> YOUR GOAL
Set down every line of the data, unchanged and complete.

> INFORMATION SUPPLIED
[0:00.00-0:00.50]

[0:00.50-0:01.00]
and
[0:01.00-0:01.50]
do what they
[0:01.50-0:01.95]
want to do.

> SOLUTION TO THIS PROBLEM
[0:00.00-0:00.50]

[0:00.50-0:01.00]
and
[0:01.00-0:01.50]
do what they
[0:01.50-0:01.95]
want to do.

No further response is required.